[openstack-dev] Nova workflow management update

Joshua Harlow harlowja at yahoo-inc.com
Wed May 1 17:35:47 UTC 2013


Wow, very interesting that the work documented in your paper is so similar!

Very impressive :-)

Lets definitely chat sometime. Ping me on IRC or email and lets arrange something.

There seems to be a lot of interested parties, so it might just make sense to arrange some kind of organized time for all. Since the more we align the more we can accomplish together.

-Josh

From: Changbin Liu <changbin.liu at gmail.com<mailto:changbin.liu at gmail.com>>
Reply-To: OpenStack Development Mailing List <openstack-dev at lists.openstack.org<mailto:openstack-dev at lists.openstack.org>>
Date: Wednesday, May 1, 2013 8:51 AM
To: OpenStack Development Mailing List <openstack-dev at lists.openstack.org<mailto:openstack-dev at lists.openstack.org>>
Subject: Re: [openstack-dev] Nova workflow management update

Hi Joshua,

First, +1 on your documents and code!

My name is Changbin Liu, from AT&T Labs Research. Together with Yun Mao (also from AT&T), we once worked on a research prototype cloud controller which supports "transactional" cloud resource orchestration (e.g., state rollback, concurrency, consistency issues, etc), and we used ZooKeeper to provide HA and serve as state store.
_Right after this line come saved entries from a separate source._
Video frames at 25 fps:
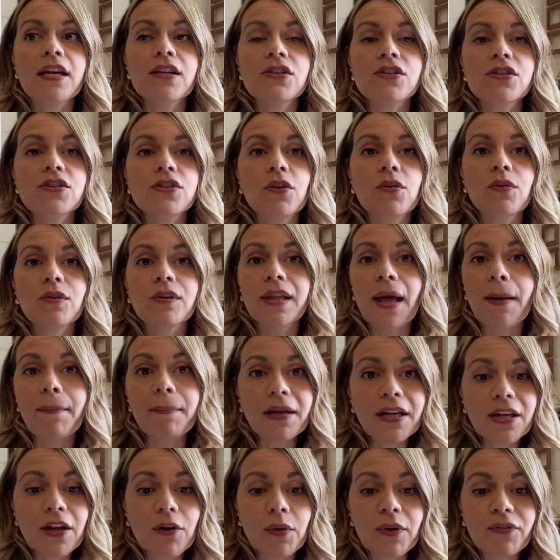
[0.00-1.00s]
so let
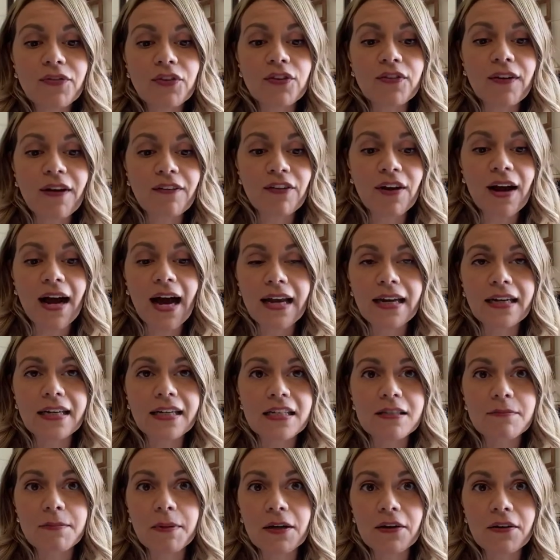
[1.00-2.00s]
me know if you've ever had an
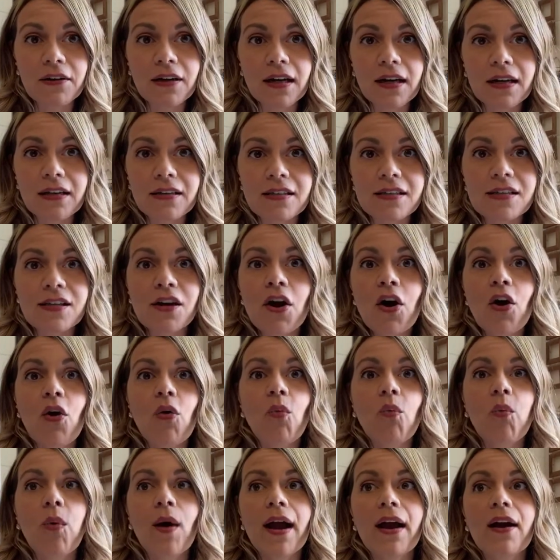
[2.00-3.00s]
experience
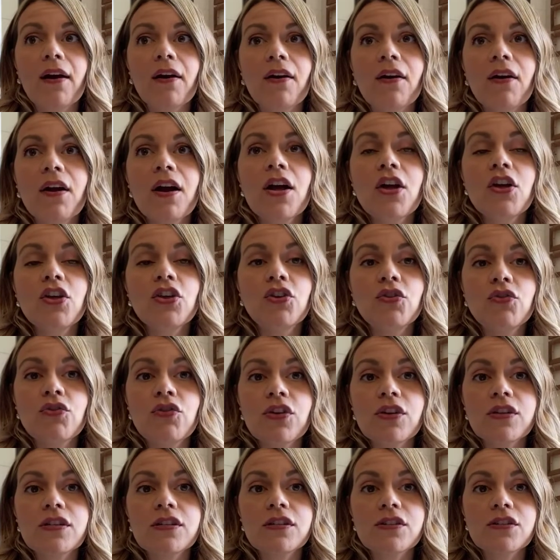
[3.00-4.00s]
where you
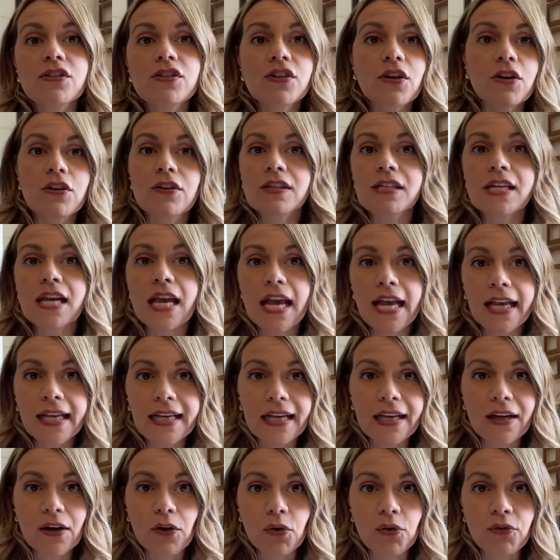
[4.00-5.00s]
just start
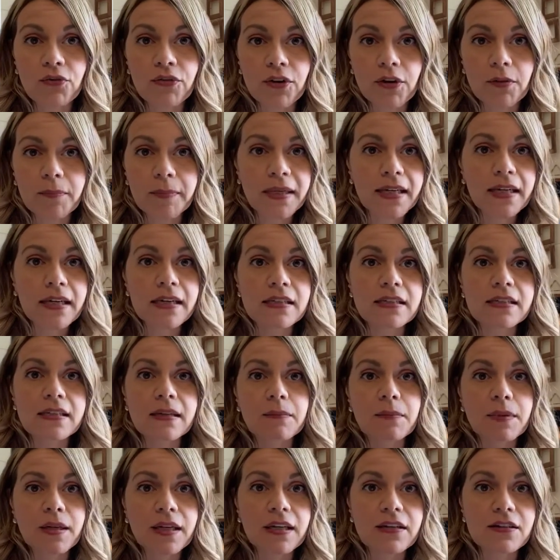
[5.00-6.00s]
taking over because
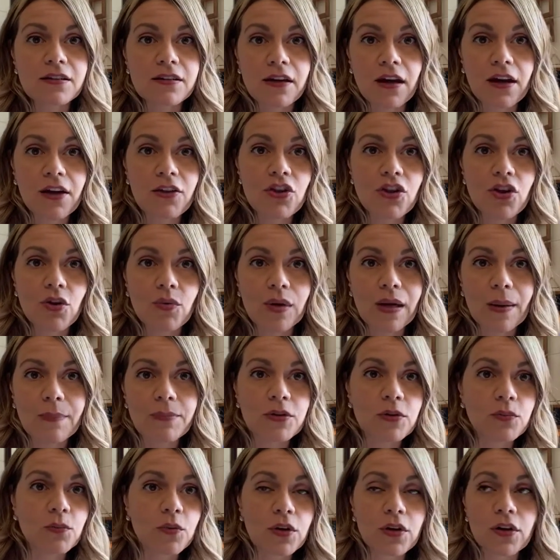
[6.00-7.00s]
somebody is not showing up
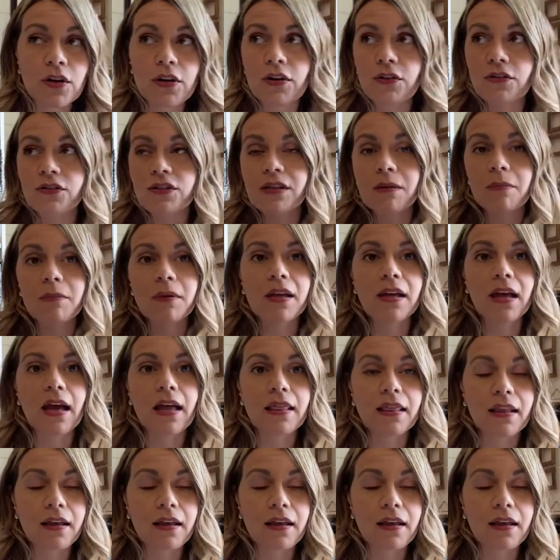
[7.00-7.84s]
to work or somebody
I believe your work shares many interesting similarities with ours, and we would be very happy to join your efforts here to improve Nova state management.

FYI: our work is documented in a paper: https://www.usenix.org/system/files/conference/atc12/atc12-final41_0.pdf

Please let us know when we can set up meetings to discuss more.



Thanks

Changbin


On Fri, Apr 26, 2013 at 11:10 PM, Joshua Harlow <harlowja at yahoo-inc.com<mailto:harlowja at yahoo-inc.com>> wrote:
Great to hear all the encouraging feedback!

Since likely people like to see code I thought I'd just throw out some
pointers to what the prototype is doing.

- https://github.com/yahoo/NovaOrc/blob/master/nova/orc/manager.py#L187
(new manager, could be part of conductor, TBD)
- Workflow to fulfill the create request @
https://github.com/yahoo/NovaOrc/blob/master/nova/orc/manager.py#L216
- Refactored run_instance states/plugins @
https://github.com/yahoo/NovaOrc/tree/master/nova/orc/states
- Potential pieces of new workflow library @
https://github.com/yahoo/NovaOrc/blob/master/nova/orc/states/__init__.py

Work is in progress to add the zookeeper part in (which will vastly
increase HA, concurrency and add things like distributed resumption).
--- Related to discussion @
http://lists.openstack.org/pipermail/openstack-dev/2013-April/007881.html

For those that are interested we are hoping to figure out the coordination
and inter/intra team+project direction shortly (the harder problem IMHO).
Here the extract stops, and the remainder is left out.